Our study also highlighted a greater reproducibility of trabeculation quantification through measurements conducted by CMR as compared to echocardiography. A key obstacle to accurately quantifying LV trabeculation and detecting small changes over multiple assessment time points is the subjectivity of manual measurements and oversimplification of a 3-dimensional global LV property into a regionally representative ratio of linear measurements. Hence, reliable automated techniques quantifying global and regional trabeculation across the whole LV would represent an important and much needed breakthrough in this area.Such technology could be applied to a large Biobank of healthy individuals to better understand the limits of normal LV trabeculation and address the problem that current proposed thresholds are oversensitive, capturing far more than simply the LVNC population of interest.

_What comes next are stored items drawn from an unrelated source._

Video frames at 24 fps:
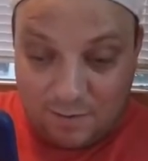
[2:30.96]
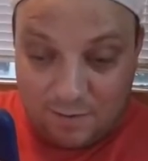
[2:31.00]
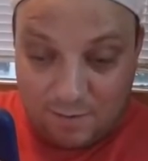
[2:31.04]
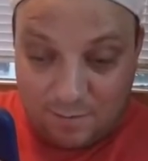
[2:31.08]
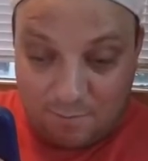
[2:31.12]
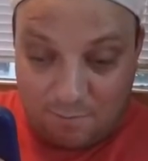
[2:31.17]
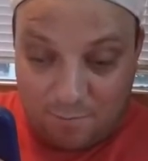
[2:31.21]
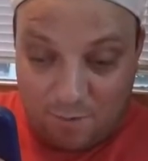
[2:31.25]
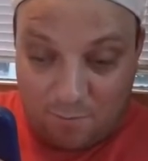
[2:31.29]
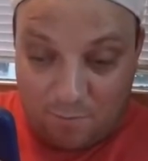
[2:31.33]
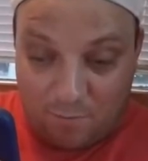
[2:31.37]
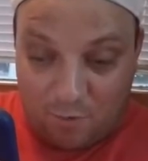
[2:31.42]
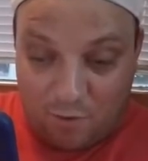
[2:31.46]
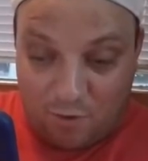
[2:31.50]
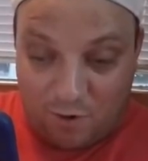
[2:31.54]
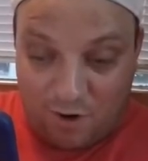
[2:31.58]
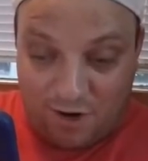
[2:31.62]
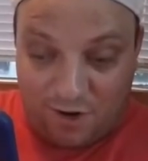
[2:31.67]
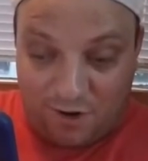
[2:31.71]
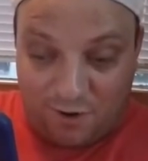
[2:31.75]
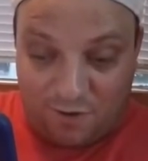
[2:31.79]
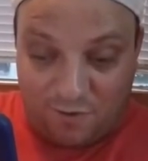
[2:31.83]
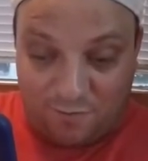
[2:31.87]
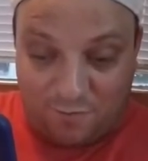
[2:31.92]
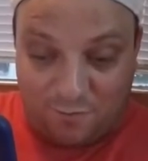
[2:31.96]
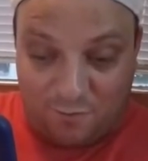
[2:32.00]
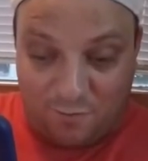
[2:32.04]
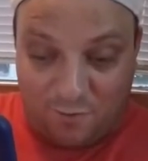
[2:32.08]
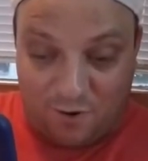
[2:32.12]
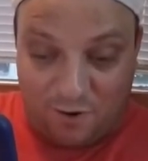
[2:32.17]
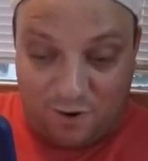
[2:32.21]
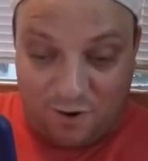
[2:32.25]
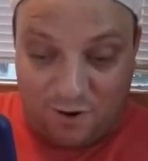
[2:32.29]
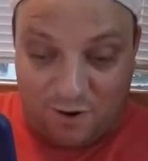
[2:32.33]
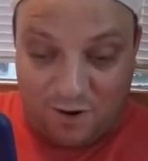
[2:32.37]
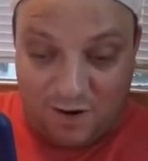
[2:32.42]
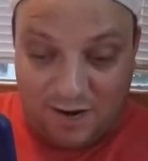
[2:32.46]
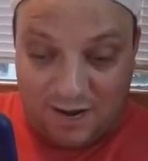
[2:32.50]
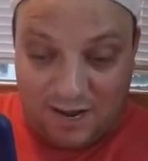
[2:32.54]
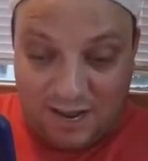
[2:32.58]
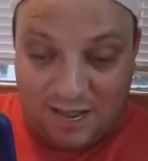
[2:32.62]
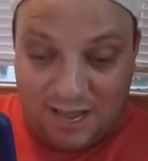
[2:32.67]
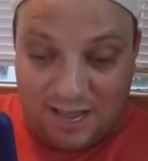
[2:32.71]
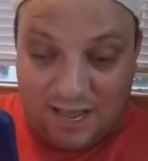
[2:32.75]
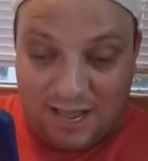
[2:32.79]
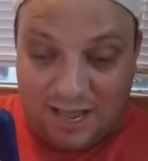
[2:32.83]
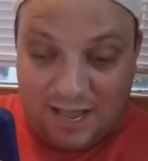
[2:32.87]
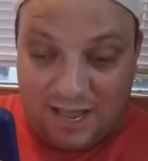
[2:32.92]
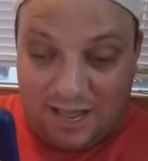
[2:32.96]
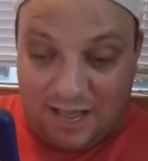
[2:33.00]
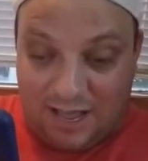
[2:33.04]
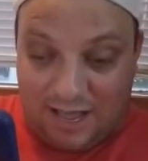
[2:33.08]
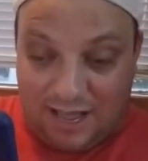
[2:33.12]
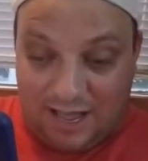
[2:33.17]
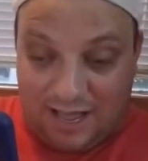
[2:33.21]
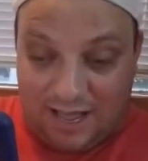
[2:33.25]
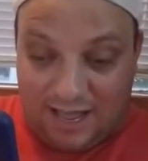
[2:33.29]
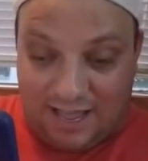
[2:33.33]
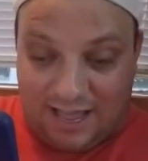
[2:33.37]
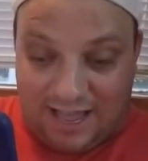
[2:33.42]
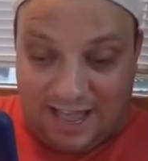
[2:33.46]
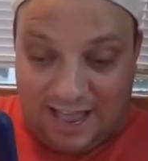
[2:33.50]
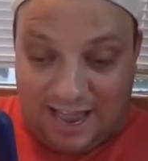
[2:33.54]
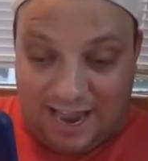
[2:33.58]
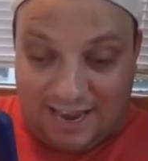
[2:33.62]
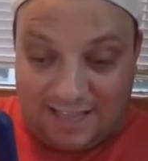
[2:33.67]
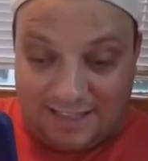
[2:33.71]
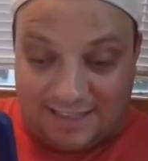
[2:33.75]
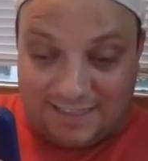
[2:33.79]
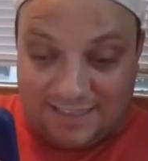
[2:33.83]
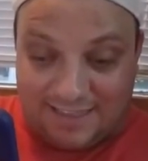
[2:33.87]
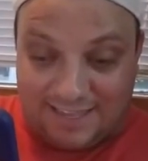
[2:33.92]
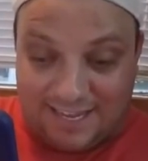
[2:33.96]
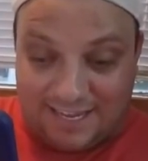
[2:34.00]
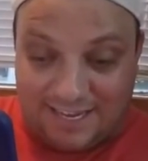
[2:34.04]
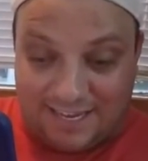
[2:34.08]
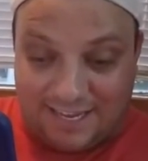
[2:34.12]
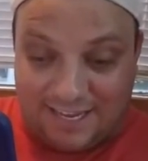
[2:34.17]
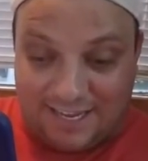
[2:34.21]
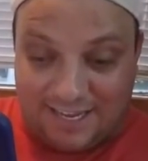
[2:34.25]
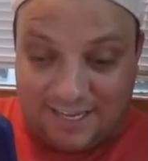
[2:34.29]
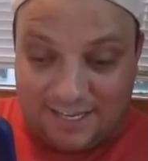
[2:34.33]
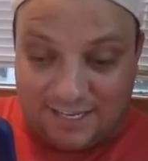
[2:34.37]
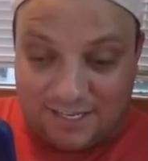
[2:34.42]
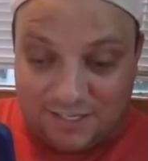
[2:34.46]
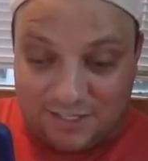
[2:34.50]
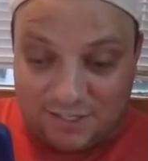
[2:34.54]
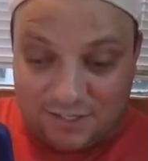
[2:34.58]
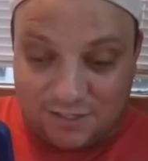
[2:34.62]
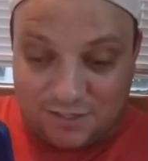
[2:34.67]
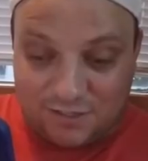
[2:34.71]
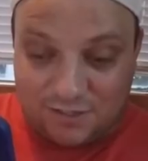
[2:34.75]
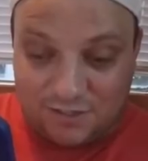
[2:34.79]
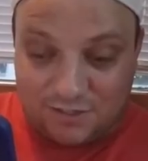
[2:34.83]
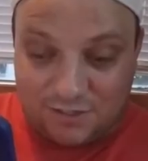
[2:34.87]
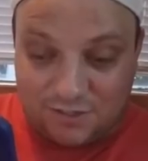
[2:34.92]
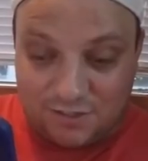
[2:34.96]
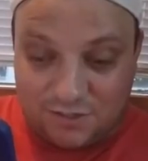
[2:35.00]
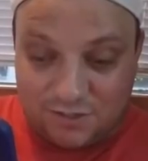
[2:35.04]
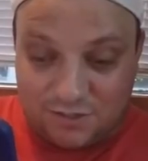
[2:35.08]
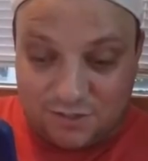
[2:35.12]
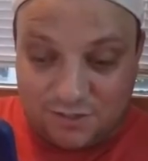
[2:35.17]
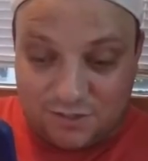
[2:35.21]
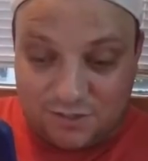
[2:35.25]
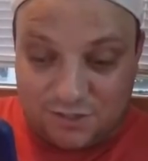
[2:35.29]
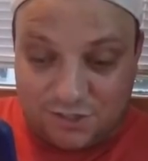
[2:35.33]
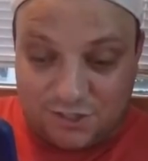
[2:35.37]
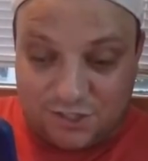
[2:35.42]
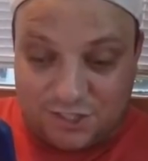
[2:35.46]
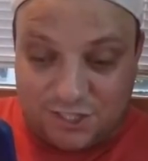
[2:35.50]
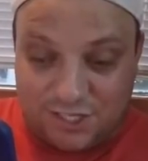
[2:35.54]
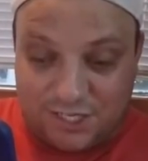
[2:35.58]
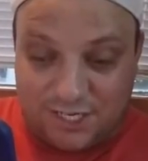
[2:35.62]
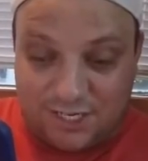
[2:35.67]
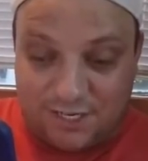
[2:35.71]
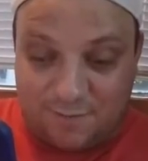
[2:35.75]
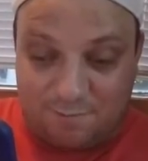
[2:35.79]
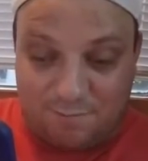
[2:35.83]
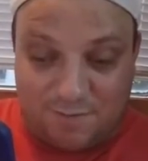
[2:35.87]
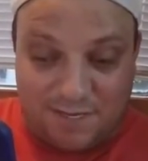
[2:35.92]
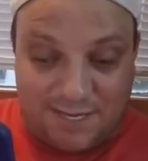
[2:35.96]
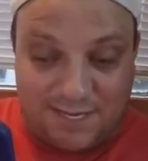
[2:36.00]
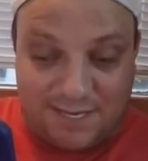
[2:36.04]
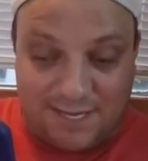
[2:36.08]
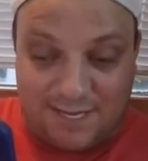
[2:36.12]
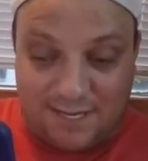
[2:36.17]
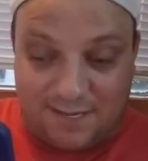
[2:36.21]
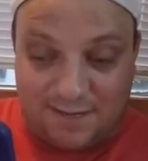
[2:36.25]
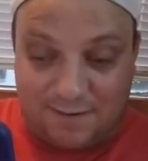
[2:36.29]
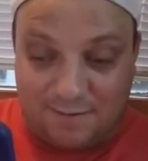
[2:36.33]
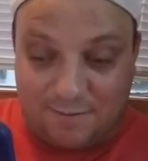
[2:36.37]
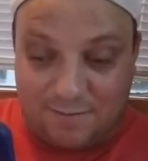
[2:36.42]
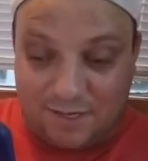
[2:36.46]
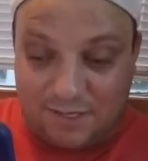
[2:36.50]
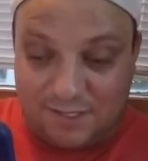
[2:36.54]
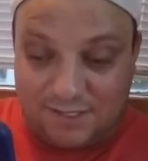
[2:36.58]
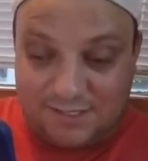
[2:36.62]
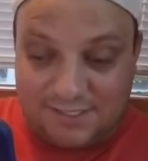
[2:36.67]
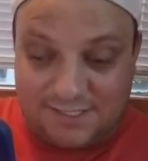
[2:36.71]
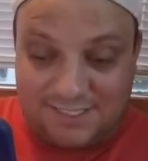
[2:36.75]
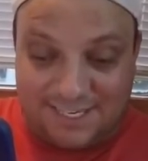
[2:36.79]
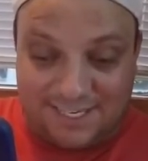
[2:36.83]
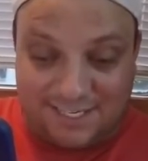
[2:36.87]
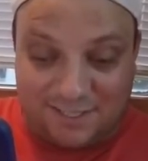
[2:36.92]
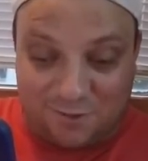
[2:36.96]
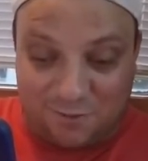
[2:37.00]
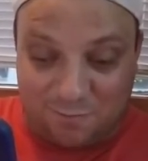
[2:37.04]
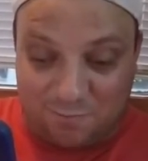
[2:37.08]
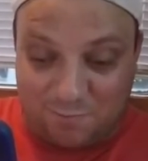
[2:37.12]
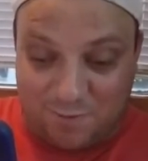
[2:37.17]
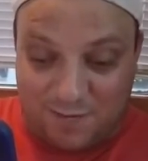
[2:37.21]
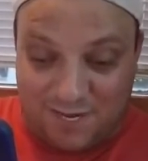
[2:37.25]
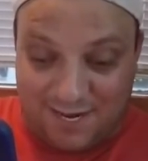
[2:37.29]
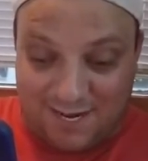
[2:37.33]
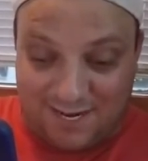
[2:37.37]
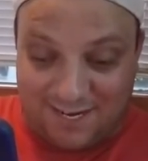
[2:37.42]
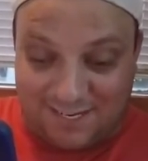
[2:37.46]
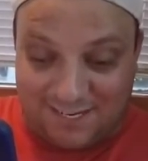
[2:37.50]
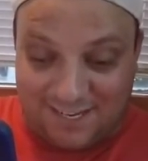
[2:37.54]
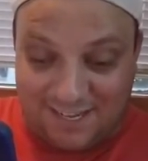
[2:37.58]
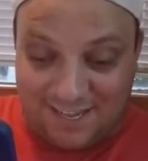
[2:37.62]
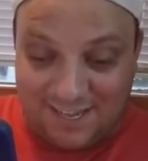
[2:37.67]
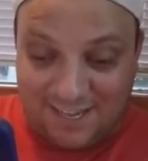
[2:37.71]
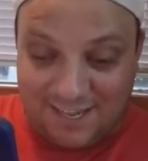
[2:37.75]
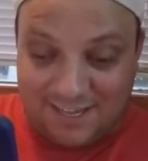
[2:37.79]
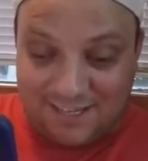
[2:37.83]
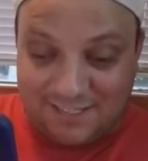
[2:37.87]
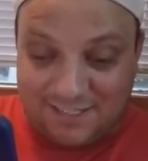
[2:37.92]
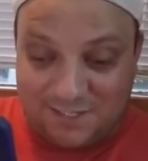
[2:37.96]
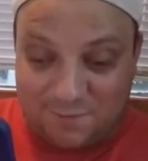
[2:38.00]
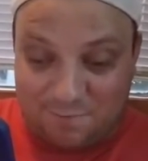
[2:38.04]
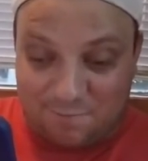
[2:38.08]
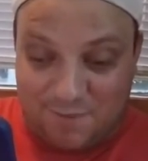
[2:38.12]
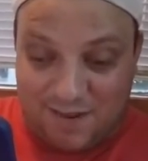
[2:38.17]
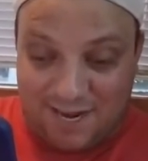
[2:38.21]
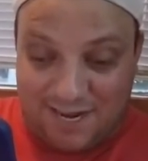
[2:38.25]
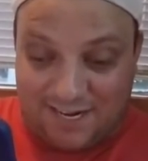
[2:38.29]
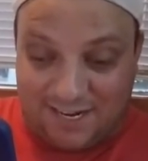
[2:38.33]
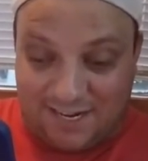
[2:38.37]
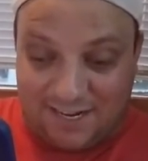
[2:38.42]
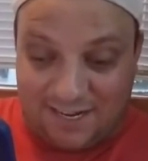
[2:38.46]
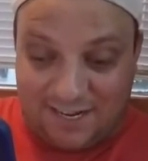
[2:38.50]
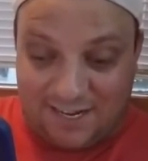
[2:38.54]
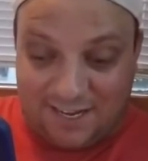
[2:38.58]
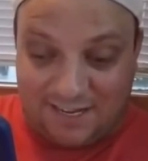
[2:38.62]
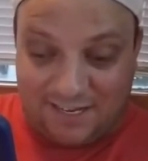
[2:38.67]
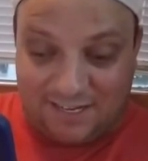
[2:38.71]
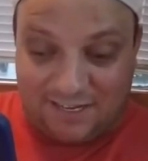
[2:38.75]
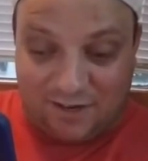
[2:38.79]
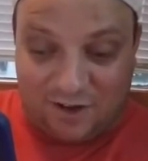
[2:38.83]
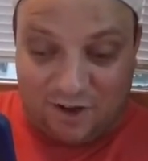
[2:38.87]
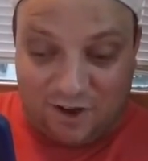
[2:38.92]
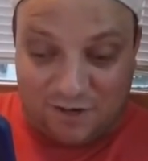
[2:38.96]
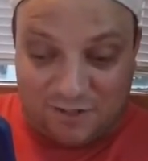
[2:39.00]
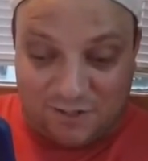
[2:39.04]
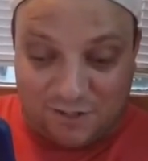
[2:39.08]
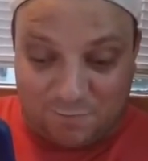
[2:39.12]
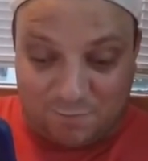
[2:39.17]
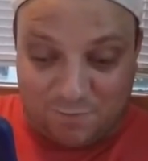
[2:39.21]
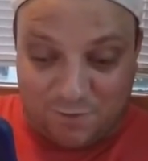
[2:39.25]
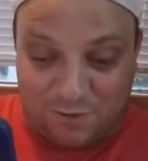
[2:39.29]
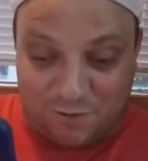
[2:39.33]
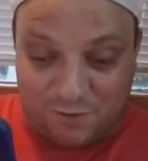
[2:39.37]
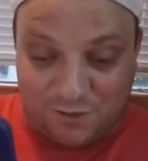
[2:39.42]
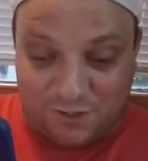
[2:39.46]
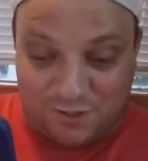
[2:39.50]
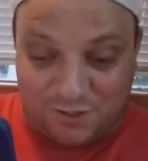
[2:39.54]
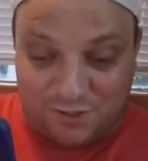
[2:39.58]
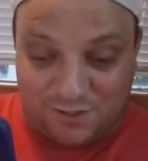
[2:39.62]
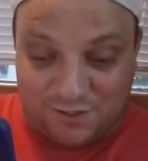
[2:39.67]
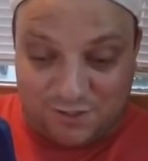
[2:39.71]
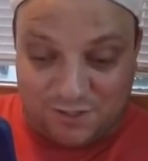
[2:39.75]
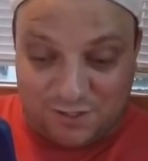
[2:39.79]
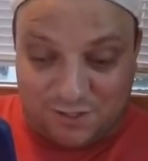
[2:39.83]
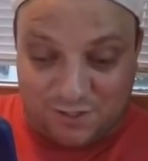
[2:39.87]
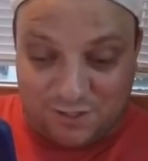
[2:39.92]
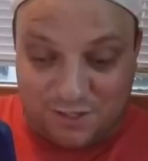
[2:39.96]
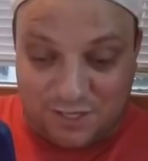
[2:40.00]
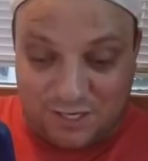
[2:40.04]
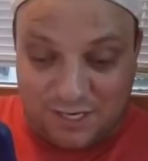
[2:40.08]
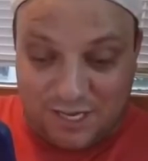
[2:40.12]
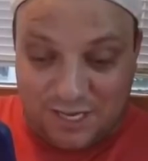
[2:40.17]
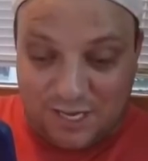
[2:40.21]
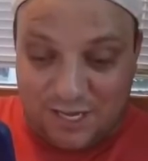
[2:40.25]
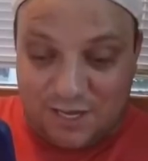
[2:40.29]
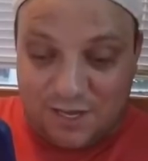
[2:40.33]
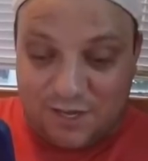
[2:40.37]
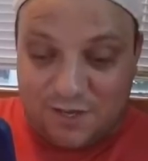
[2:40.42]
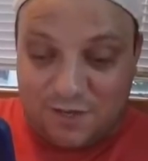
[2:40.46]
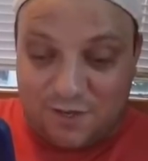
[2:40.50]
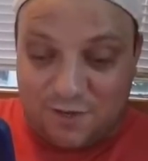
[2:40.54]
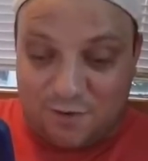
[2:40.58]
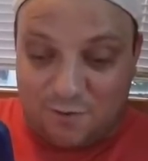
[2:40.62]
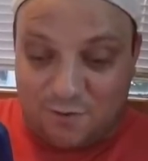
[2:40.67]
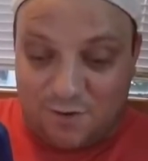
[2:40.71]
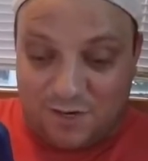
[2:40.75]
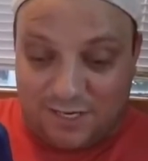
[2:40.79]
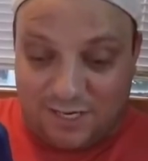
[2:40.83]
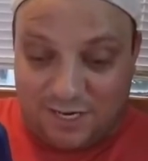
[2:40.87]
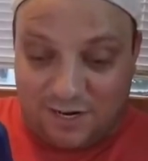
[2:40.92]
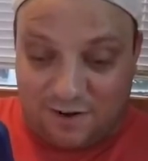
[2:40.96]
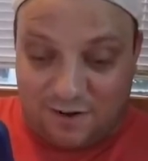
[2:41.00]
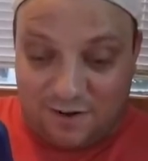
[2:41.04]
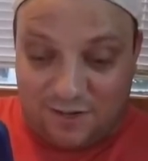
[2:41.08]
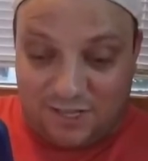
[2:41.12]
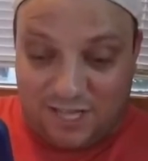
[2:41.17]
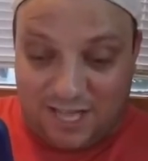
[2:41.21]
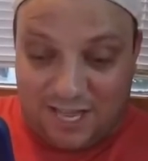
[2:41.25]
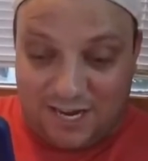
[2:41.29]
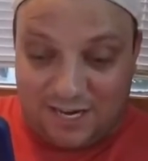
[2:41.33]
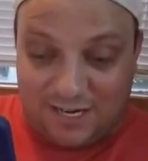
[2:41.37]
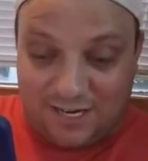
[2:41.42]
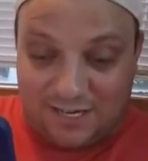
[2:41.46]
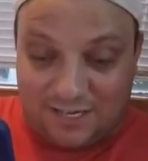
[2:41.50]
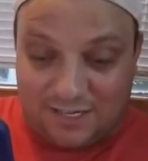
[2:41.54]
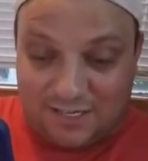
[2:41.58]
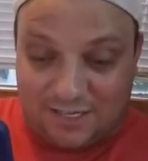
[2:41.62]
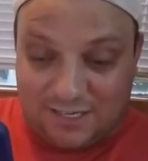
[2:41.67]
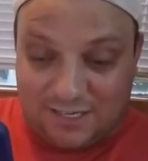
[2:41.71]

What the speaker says: memorial for her. I think she'd be tickled pink to make a contribution to you and Carolina,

In conclusion, it remains unclear whether LV trabeculation can be exercise-induced and is potentially a manifestation of the normal athletic heart. We were unable to demonstrate an increase in LV trabeculation in a cohort of young, unsupervised, novice marathon runners but such a modest change in physical activity for a relatively short period of time may indicate that the exercise stimulus employed was insufficient in our study. The current evidence from cross-sectional studies and small case series is not conclusive and future studies should employ highly reproducible, automated techniques of LV trabeculation quantification in longitudinal studies spanning the adolescent to adult competitive athlete career to better address the question. Until such time, caution should be applied before diagnosing LVNC in an athlete on the basis of imaging findings alone.